■ **Data in this exercise**
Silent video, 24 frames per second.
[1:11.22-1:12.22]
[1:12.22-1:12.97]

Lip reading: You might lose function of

==

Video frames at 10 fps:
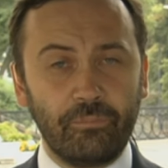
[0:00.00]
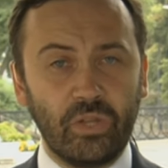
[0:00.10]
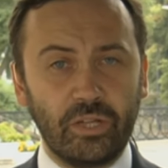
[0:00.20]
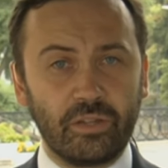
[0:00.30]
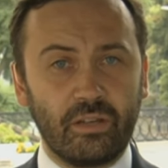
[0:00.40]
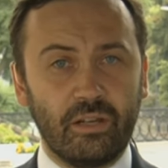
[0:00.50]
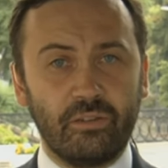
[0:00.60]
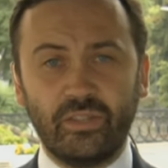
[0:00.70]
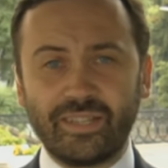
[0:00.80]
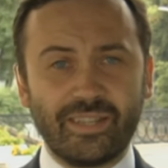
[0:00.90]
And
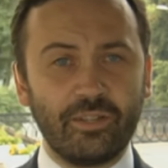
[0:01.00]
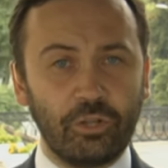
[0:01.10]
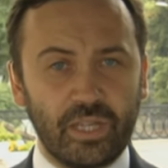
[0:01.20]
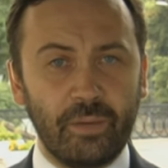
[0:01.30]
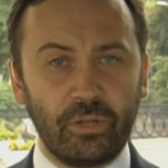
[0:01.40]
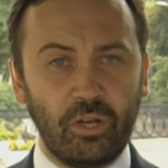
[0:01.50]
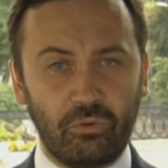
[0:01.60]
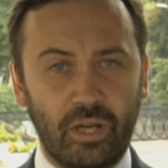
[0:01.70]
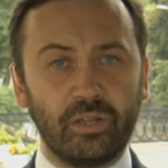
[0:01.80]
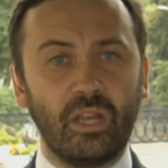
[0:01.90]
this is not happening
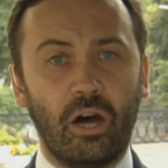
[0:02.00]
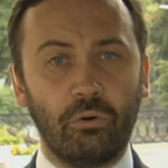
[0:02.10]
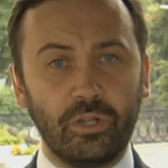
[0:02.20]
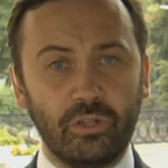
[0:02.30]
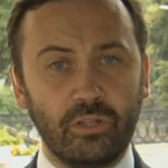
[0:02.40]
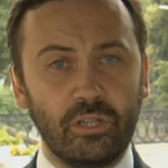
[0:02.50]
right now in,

■ **Activity**
In the entries above, one line contains "Silent video, 24 frames per second." and another contains "Lip reading: You might lose function of". Reproduce exactly those two lines and the lines between them, nothing else.

■ **Written answer**
Silent video, 24 frames per second.
[1:11.22-1:12.22]
[1:12.22-1:12.97]

Lip reading: You might lose function of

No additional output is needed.